Monday, September 3, 2012

Wisdom from Metropolitan John, part 3

Loneliness
All over the world, people are alone. Although they live in big cities, among millions of people, still they are alone, because being alone is not necessarily being alone physically. Divorced from God, we are becoming isolated from each either – and even in our own families. There are people who live in deserts, but they are together with other people, because they are in communion with God. And there are people who live in cities, yet they are alone. Loneliness is a great suffering and a real unhappiness.
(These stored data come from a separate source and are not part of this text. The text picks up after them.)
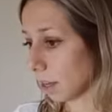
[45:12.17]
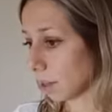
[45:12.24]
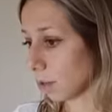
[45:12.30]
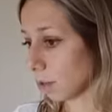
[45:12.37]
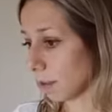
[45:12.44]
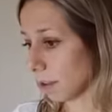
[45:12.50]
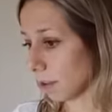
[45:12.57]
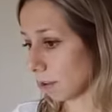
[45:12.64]

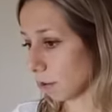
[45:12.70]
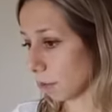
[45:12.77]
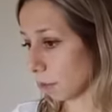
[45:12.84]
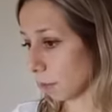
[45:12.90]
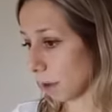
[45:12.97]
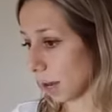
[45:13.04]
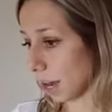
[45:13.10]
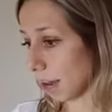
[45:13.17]
So these are
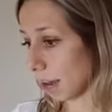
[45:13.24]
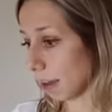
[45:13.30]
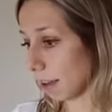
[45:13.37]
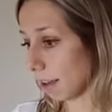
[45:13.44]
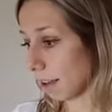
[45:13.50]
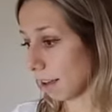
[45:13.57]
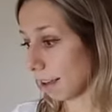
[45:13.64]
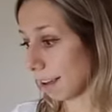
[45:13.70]
3,
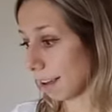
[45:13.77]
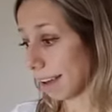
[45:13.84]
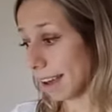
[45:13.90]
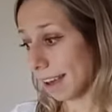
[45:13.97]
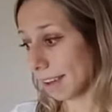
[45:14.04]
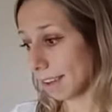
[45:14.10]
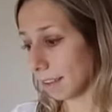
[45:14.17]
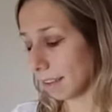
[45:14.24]

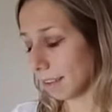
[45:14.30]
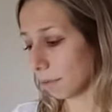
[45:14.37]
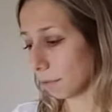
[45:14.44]
again,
Remember the paralyzed man in the Gospel? He was living in the city, where there were maybe a million people during the festival, and still he was alone. He told the Lord: “I have no one to put me into the pool.” And millions and millions of people are alone like him. Who will reach out to these people? Who will put them into the pool of salvation? And how can these people relate to each other if the light of Christ is not given to them? Without the light of Christ we cannot built a community. Living together is not the same as being together. People in prison live together but they are not a community. It is the duty of every Orthodox Christian to be close to every lonely human being.
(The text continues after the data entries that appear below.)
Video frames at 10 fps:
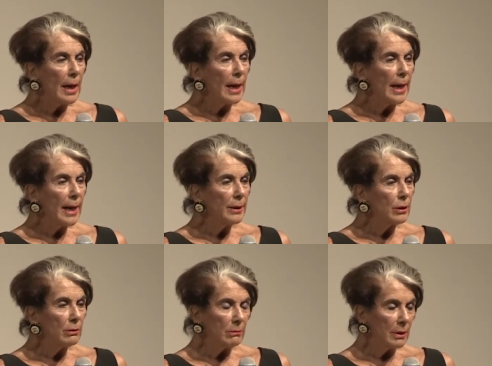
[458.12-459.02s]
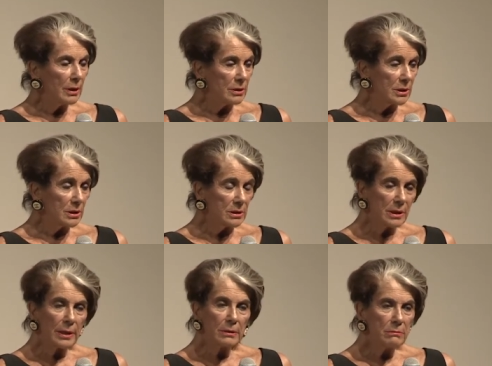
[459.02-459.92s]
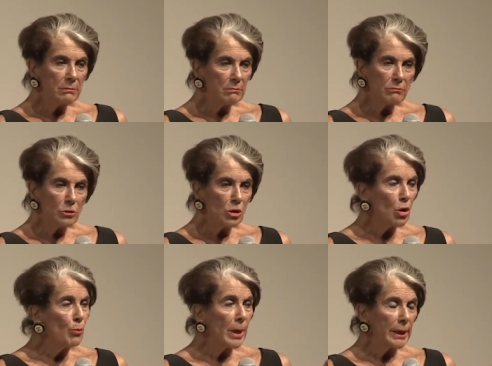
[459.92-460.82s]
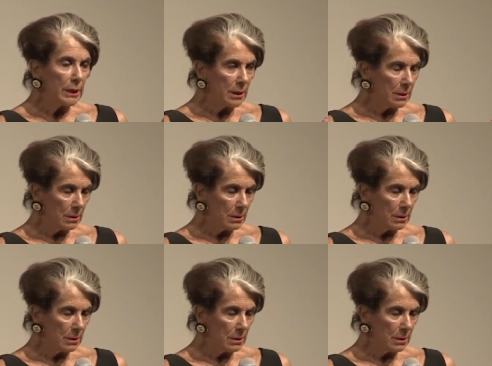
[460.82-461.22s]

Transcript: and as he said, nobody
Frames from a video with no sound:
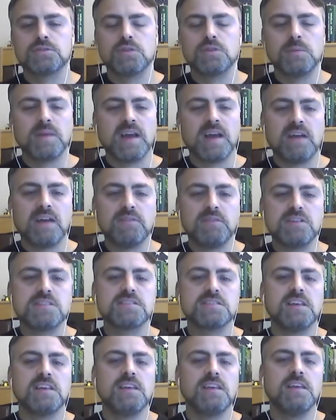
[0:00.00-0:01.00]
I mean,
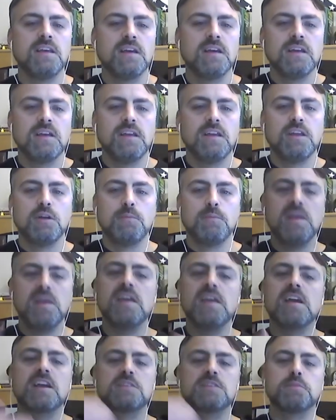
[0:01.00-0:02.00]
obviously,
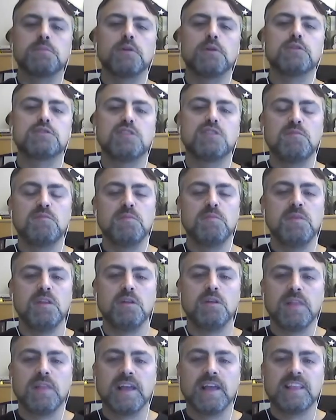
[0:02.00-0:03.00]
being explosive,
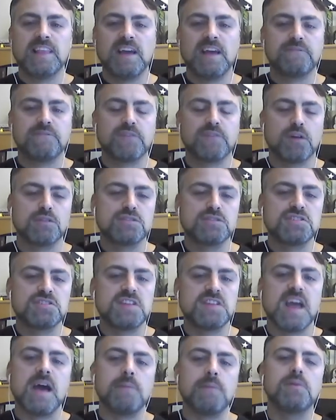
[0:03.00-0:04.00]
like that first
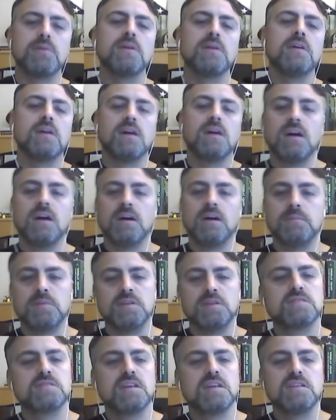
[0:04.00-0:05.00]
step
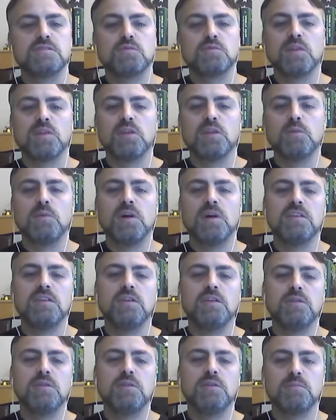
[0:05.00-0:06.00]
is really what
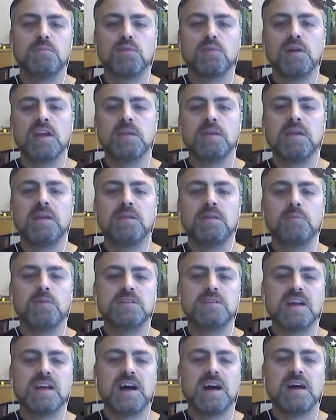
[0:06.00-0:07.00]
you bring. I mean,
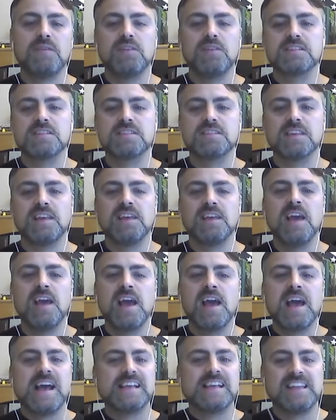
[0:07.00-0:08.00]
which obviously
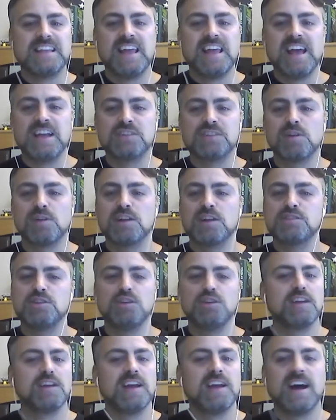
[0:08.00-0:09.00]
as an edge rusher
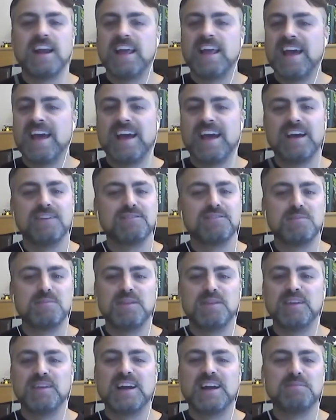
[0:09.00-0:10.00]
you got to have. I
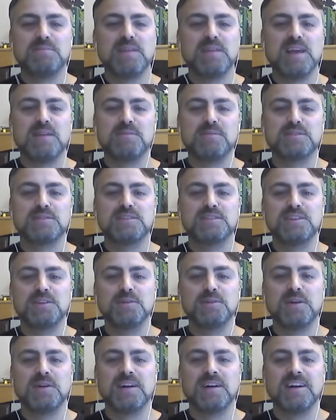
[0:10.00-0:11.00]
mean, you got to be able to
. . . I remember an 80-year-old lady who told me she had not spoken to anyone for three months. She had nobody to talk to, and you can imagine her spiritual state, being alone and abandoned by all, in our city where Orthodox Christians are the majority. Imagine – we can be in the midst of people and still be alone. It is the duty of every Orthodox Christian to be close to every lonely human being. Only by being together and building a real community can we be true Christians – unus christianus nullus christianus.

Preparing for eternity
It is necessary to give a witness to the world because, in today’s world, we have lost the meaning of eternity. People today think only of life’s problems, which often dominate everything they do. Usually we live no more than 100 years in this world, and do almost nothing for what is most important thing. Look at what people do for their retirement. They pay for years and years, so that they can receive something for a few years. But what do we do for our eternal retirement?!? And this eternal retirement will come! And soon! We have to focus on this other, because if we lose this perspective, we lose our souls. It sounds like a paradox but as much as we see our life in the dimension of eternity, only then can we can understand and enjoy our present time. When we lose the perspective of the eternity, we do not understand and cannot enjoy the present time, because we drown in it.

Meaning in life and death
I remember reading Man’s Search for Meaning by the famous psychiatrist Viktor Frankl. During his time in a Nazi concentration camp, observing both himself and those around him, he wrote, “I saw in myself and in others that the basic need for a human being is not pleasure, as Freud thought, or power, as Adler thought, but it is the need to have a reason to live and a reason to die.” And only faith can give these two reasons. Only a life in Christ can give us a reason to live, and can give us a reason to die. If we have both these reasons, our life will be full. And if our life is full, regardless of any difficulties we face, we will have joy.


All of these quotes and those in the two preceding posts of this series come from Metropolitan John's article, “Giving a Witness of Faith to the World”, which was based on the Missions Lecture he delivered last year at Holy Cross Greek Orthodox School of Theology.